Hoping for a few more stories than recipes, I have to say that I really won't be going back to the book for the in-depth recipes. If you are looking for good British food or if your idea of great food is deep fried anything, anchovies, or eggplant, than this is the book for you. (Not that I dislike any of these items, but just not what I was expecting.)
I just started reading this book which was named one of the best cookbooks of 2007 by a number of sources. Tonight I made the simple roast chicken and it was fabulous! Seriously, lemon juice, tarragon, thyme, garlic and butter combine for one of the juiciest (and simplest) meals I've had in ages. Can't wait to explore the rest of this book.
I'm conflicted about this book. On the one hand, it's kind of charming and cranky, and his voice is strong and sure. On the other hand, I have no desire to cook anything in it, except maybe one or two things, maybe. I think a cookbook should have you salivating and dashing into the kitchen.
I really enjoyed how the author got his inspiration for the recipes that he uses or invents.
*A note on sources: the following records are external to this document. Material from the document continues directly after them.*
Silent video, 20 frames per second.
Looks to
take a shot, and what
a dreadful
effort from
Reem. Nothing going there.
This would be a nice book to own for anyone looking at cookbooks more than any other book.
Its always nice to hear how a person comes up with their interpretation of a recipe or technique.
A good read and good, mainly British and French classical recipes. Just tried 'Slow-braised belly pork with soy, ginger and garlic' and it was lovely, very good flavours but still very simple to make (used pressure cooker so didn't take more than about an hour in total)
Thaddeus Croyle
I wanted to like this book more, but it just wasn't the book I was expecting. I wanted longer essays and fewer recipes. There were recipes in here I'd try, but most were reprinted from other places I'd be more likely to look first; the curse of the slim generalist cookbook.
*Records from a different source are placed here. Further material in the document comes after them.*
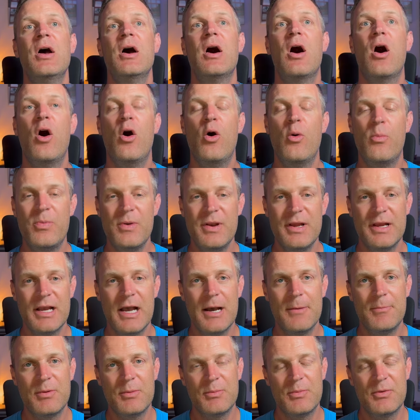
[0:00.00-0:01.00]
opening
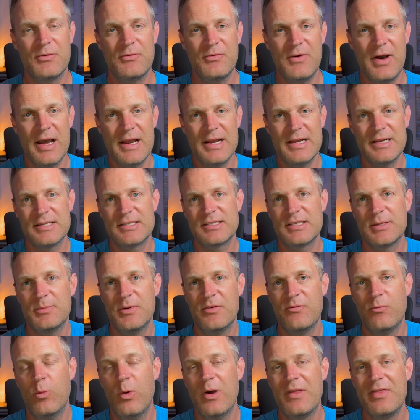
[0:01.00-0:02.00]
up and providing some
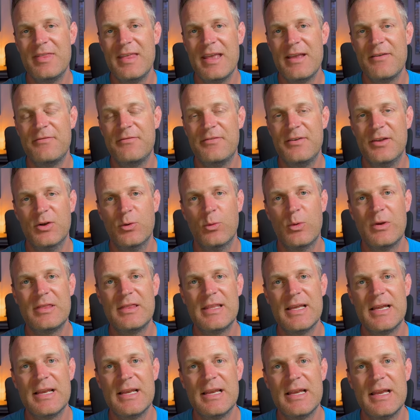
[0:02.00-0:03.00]
of what they feel, what
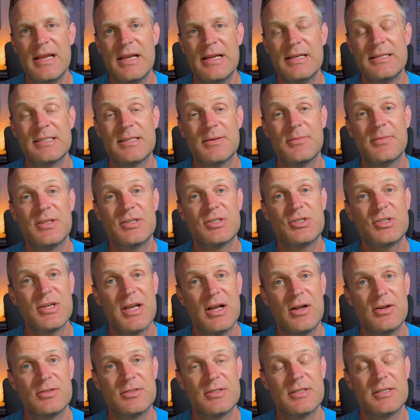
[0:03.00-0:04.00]
they need, some of the
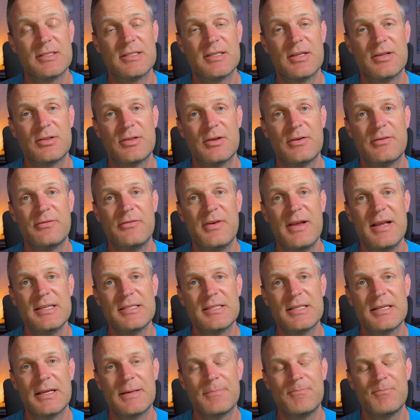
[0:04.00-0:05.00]
challenges that they're
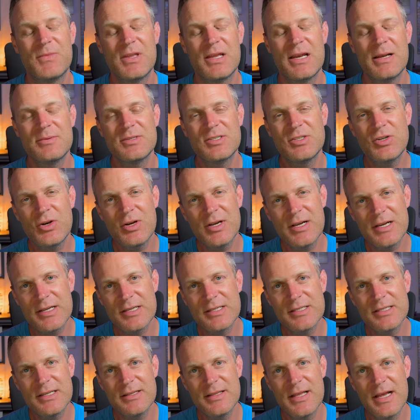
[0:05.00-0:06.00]
facing. And I'm starting to
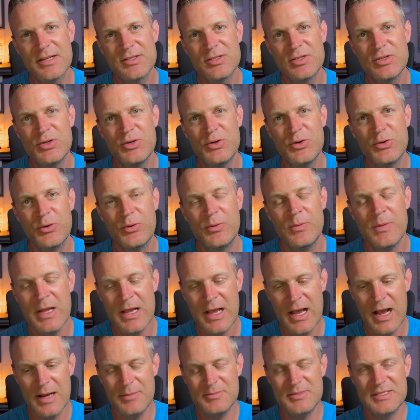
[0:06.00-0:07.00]
see that too.
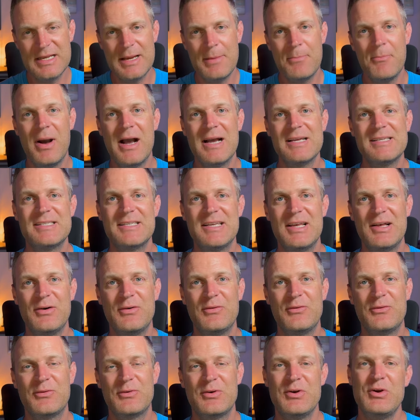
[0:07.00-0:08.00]
I'm seeing
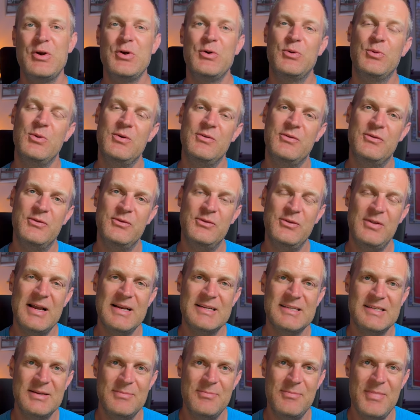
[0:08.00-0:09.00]
myself
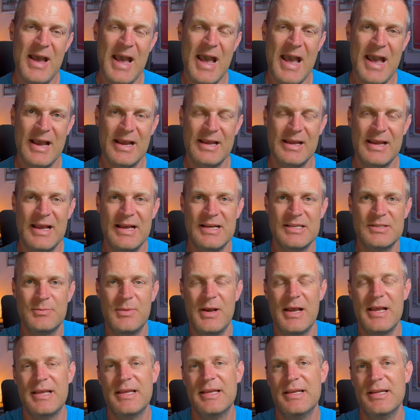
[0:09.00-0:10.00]
reflected back as
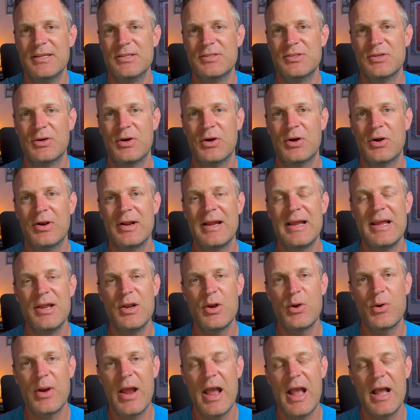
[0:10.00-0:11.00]
my kids are
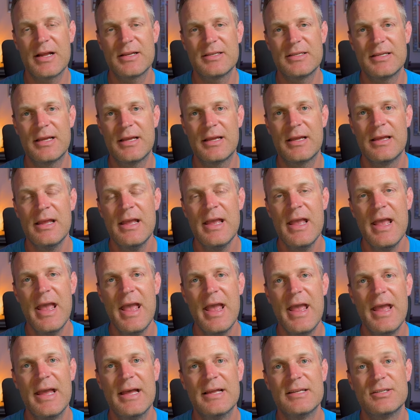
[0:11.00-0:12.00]
interacting
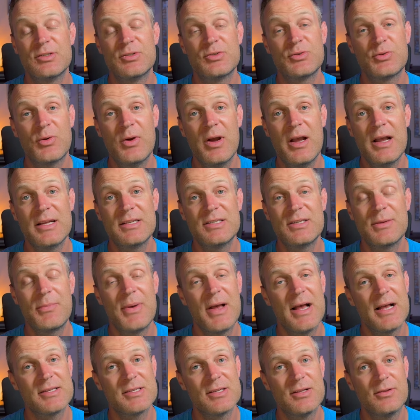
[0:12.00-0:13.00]
and trying to
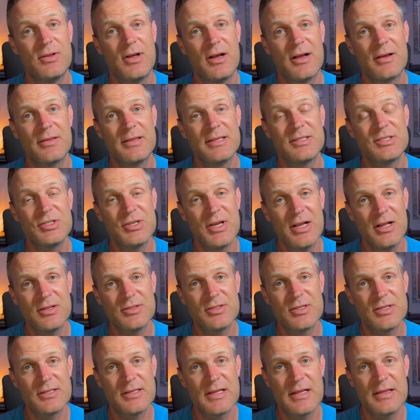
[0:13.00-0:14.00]
pass along the
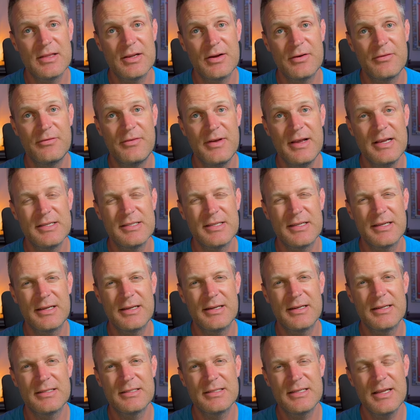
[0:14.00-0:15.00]
challenges that they're facing.
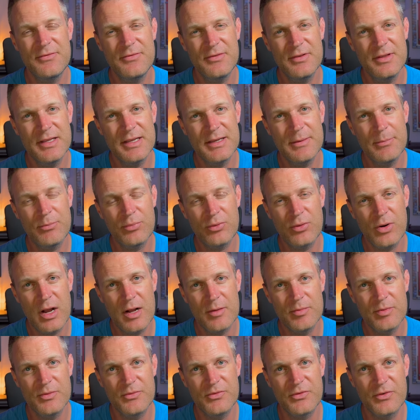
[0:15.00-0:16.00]
And it's definitely a
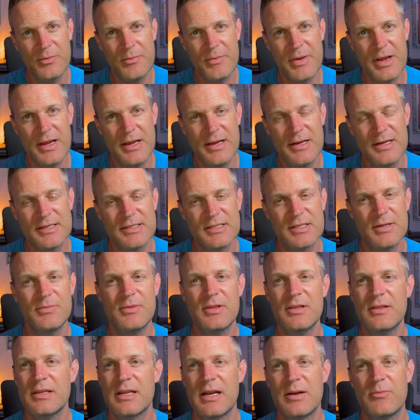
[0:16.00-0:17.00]
problem for me, and it's
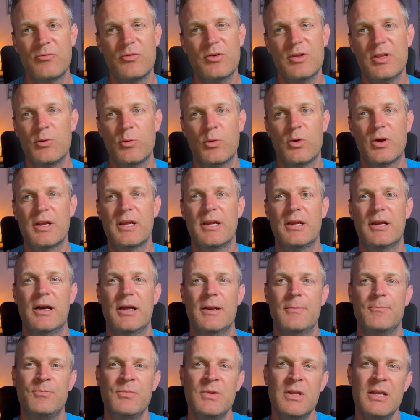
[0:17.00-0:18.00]
something that I'm really working
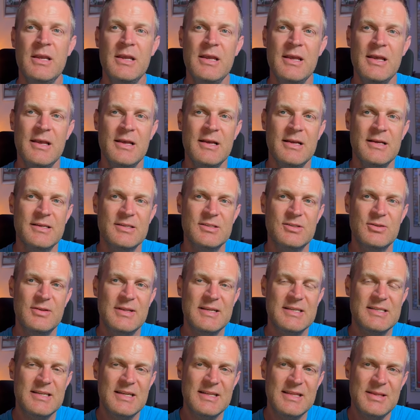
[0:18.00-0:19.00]
on. So
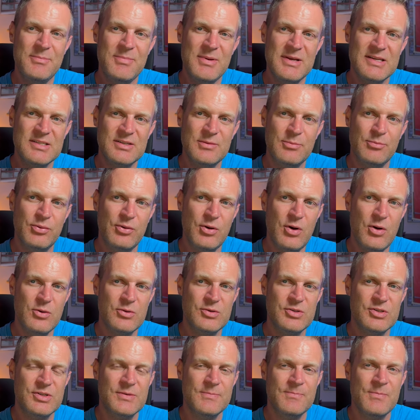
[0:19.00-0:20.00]
that's not the best
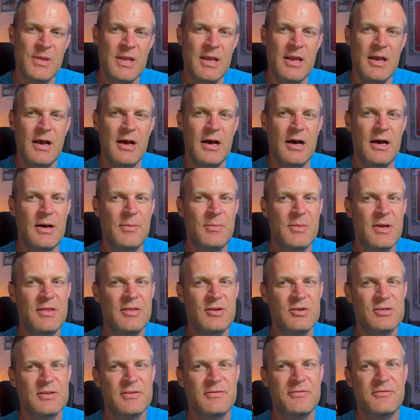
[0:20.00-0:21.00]
approach. Um, and
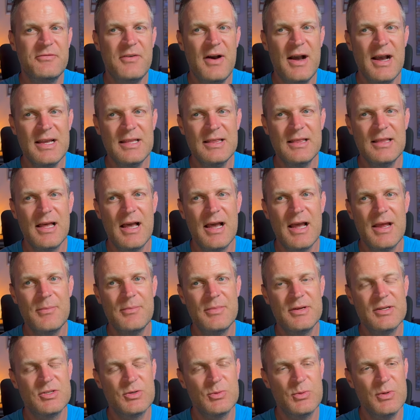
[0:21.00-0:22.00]
there's a fine line
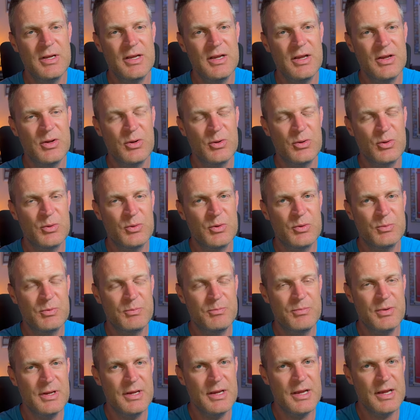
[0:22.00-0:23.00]
between
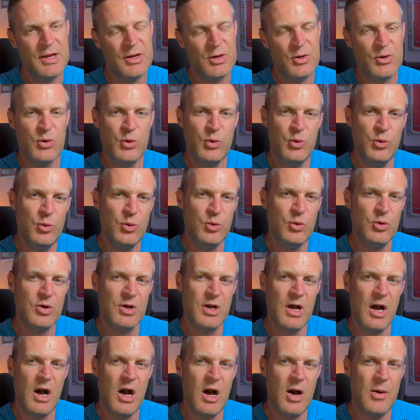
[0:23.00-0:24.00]
being cool,
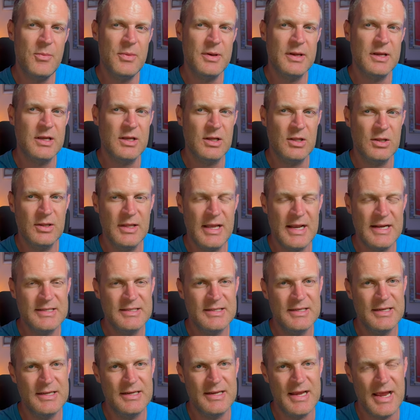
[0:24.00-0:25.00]
calm, and
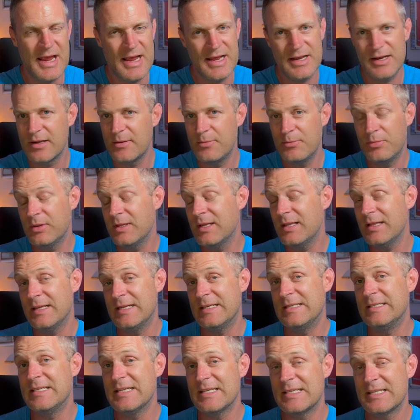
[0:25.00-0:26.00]
collected and completely
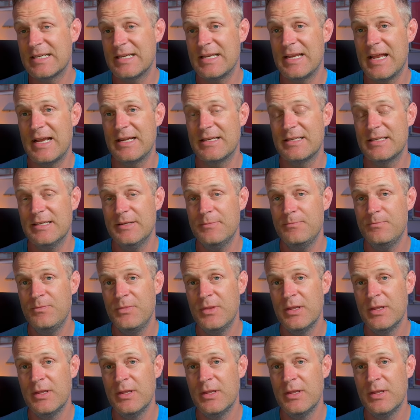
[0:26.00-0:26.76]
disconnected.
Haven't totally decided whether this is a cookbook or a book of essays. The recipes I've tried have been quite good, though they're very idiosyncratic in their selection (which I guess is the idea). Perhaps less suited overall to the kitchen than the bookshelf.
This is a great book. I heard about it on NPR as a good book to get as a gift for a chef. I finally ordered it to give to the chef in our family. When it came, it looked interesting, so I picked it up and started reading. Wonderful insights on foods and cooking.
this book is fantastic! each chapter is a litle anecdote about a recipe ingredient and then a handful of recipes using that ingredient. and its british so its recipes/stories about inns in seaside villages or pubs.
Much more of a normal cook book than I was expecting based on the title. Being veg I wasn't in need of any new offal based recipes but I did enjoy his odes to eggplant, garlic and the like.
This is formatted like a book, so for me it lost some of it's appeal. I enjoyed the writing and recipes, but I desperately missed the photography. We really do eat with our eyes.
I was expecting anecdotes rather than a cookbook, and as a cookbook it didn't live up to the hype of being the best cookbook ever: too much offal and receipes collected from elsewhere.
Apr 18, 2008 Julie rated it 5 of 5 stars  ·  review of another edition
Recommends it for: foodies, cooks
Recommended to Julie by: Scott Laule
I love the food-dictionary format of this book, the way it combines recipes with stories of memories each ingredient inspires. I haven't cooked anything from it yet, but plan to soon.